*DIRECTIONS FOR THIS TASK*
Pictures stay out of the copy. Transcribe exactly, and only, the line with "[00:00:54.57 to 00:00:55.57]" through the last line of the entries below.

*DATA FOR ANALYSIS*
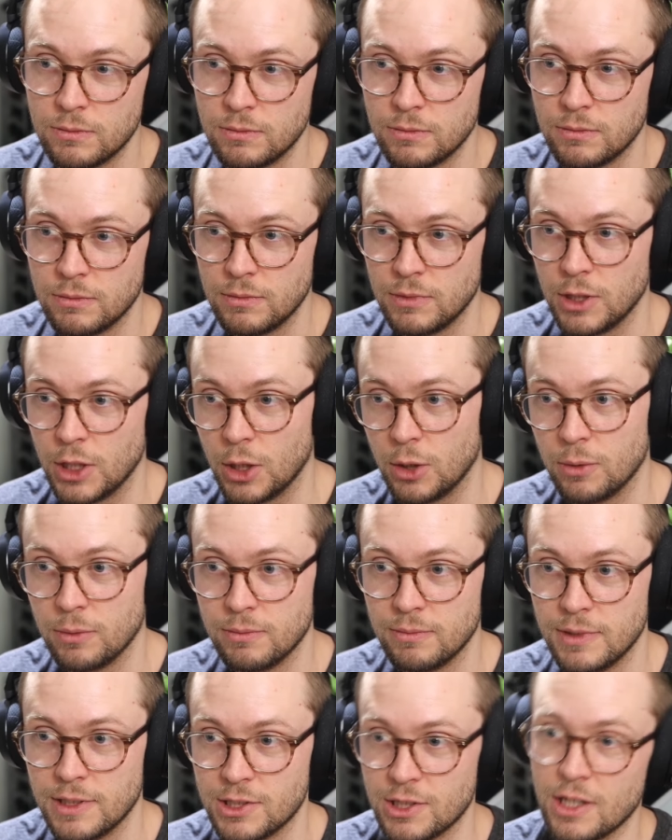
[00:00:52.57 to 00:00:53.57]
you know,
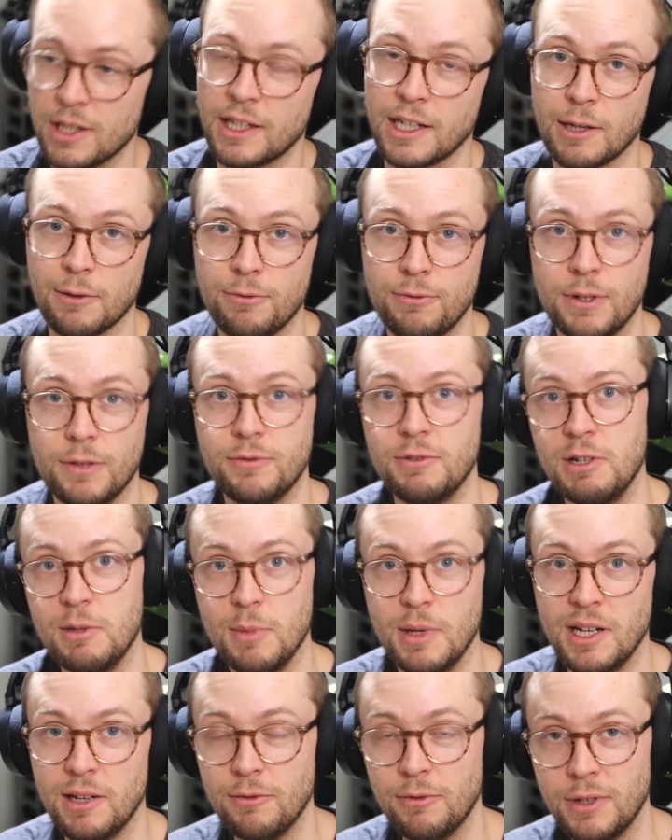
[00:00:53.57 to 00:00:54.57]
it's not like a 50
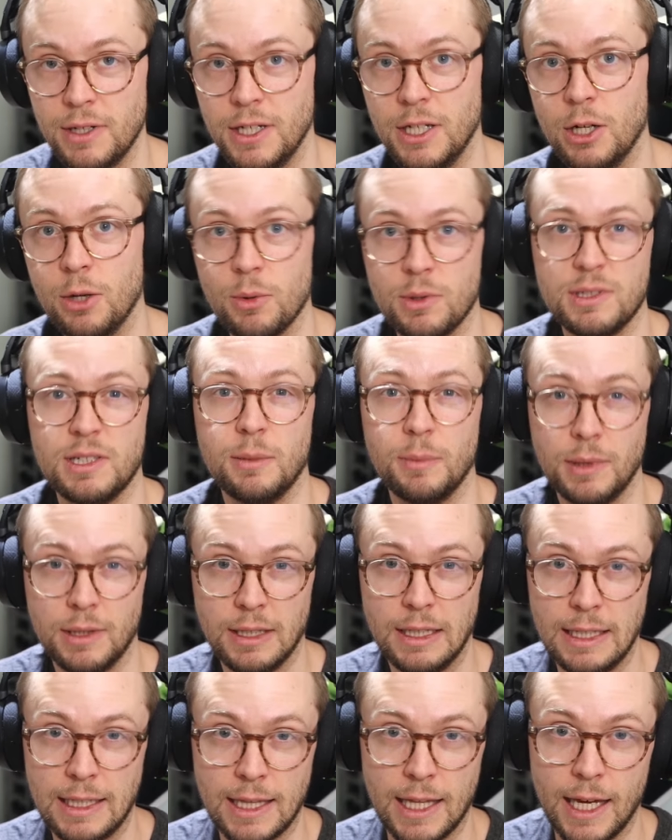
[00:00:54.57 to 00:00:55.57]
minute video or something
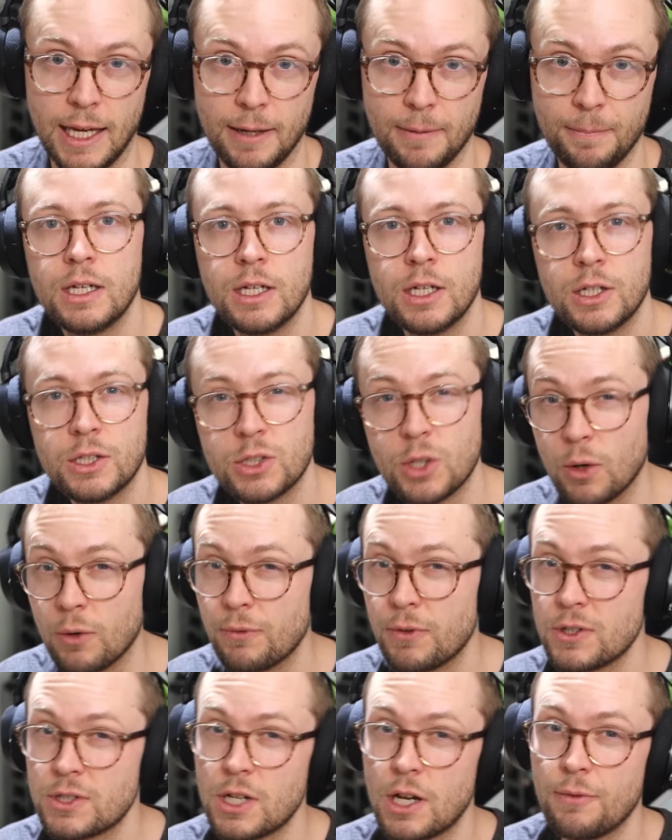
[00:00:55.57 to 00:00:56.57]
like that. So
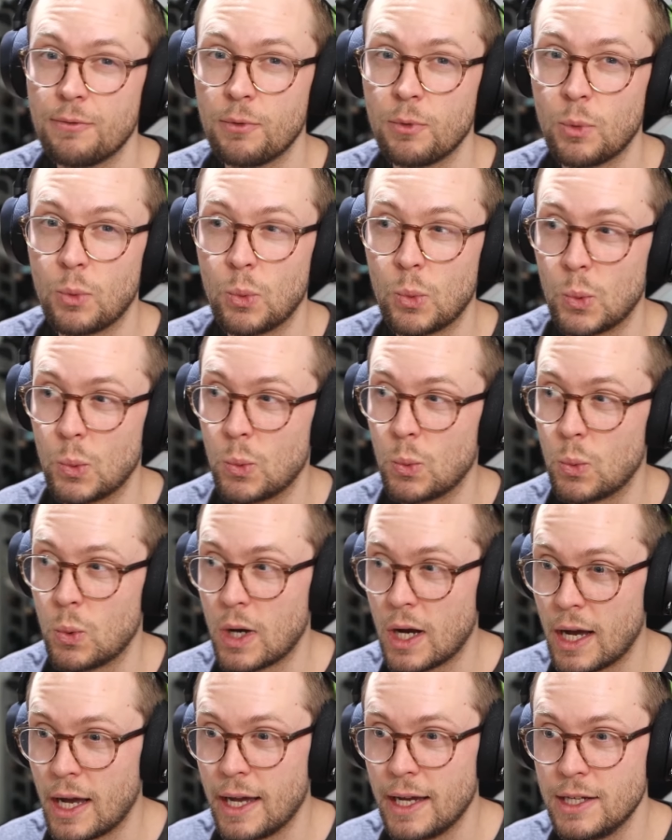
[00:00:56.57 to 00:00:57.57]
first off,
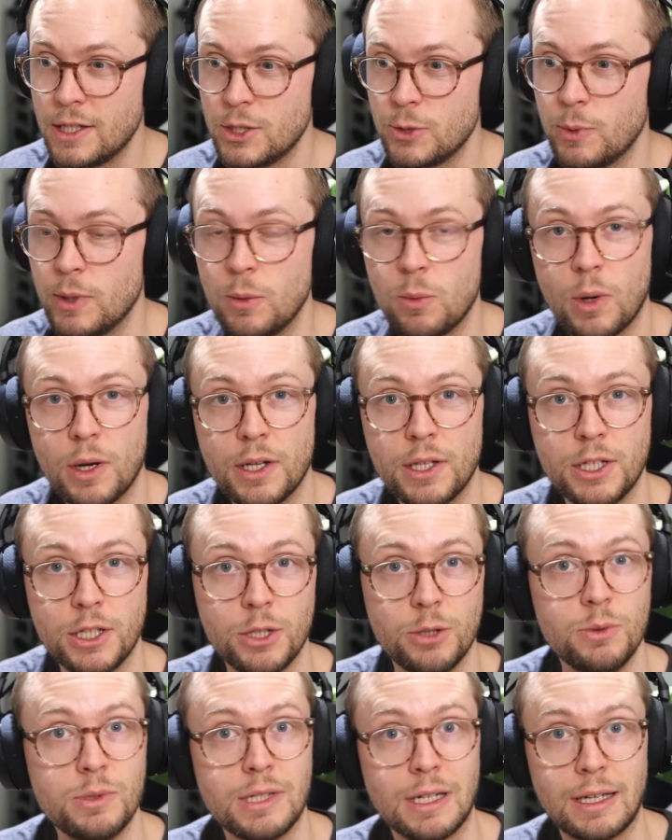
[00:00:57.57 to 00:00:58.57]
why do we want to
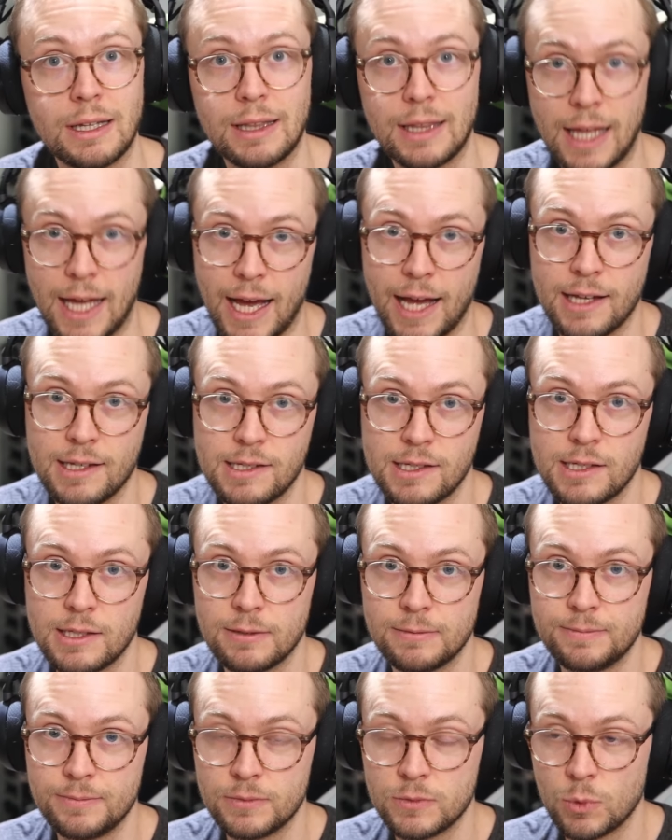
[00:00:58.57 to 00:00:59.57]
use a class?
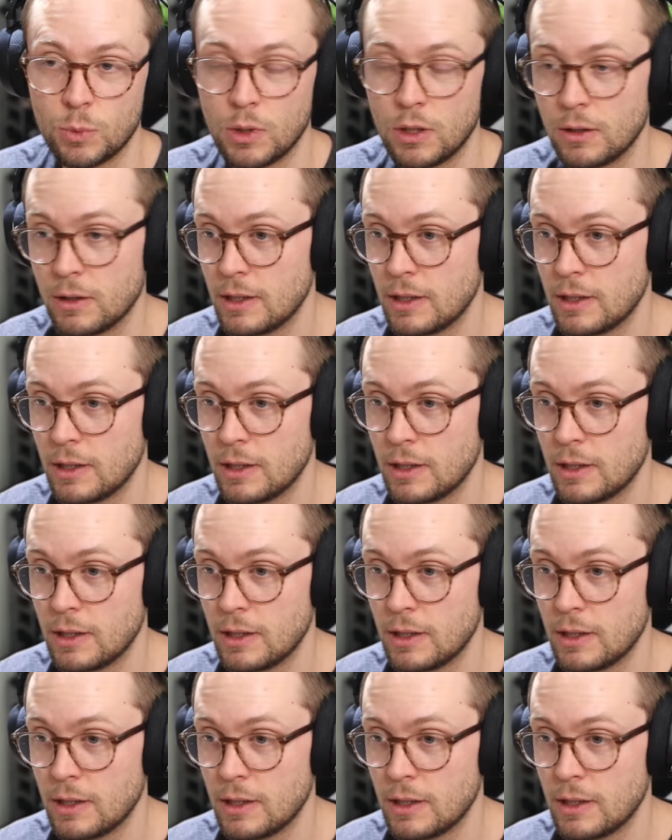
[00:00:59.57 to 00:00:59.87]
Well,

*SOLUTION TO THE EXERCISE*
[00:00:54.57 to 00:00:55.57]
minute video or something
[00:00:55.57 to 00:00:56.57]
like that. So
[00:00:56.57 to 00:00:57.57]
first off,
[00:00:57.57 to 00:00:58.57]
why do we want to
[00:00:58.57 to 00:00:59.57]
use a class?
[00:00:59.57 to 00:00:59.87]
Well,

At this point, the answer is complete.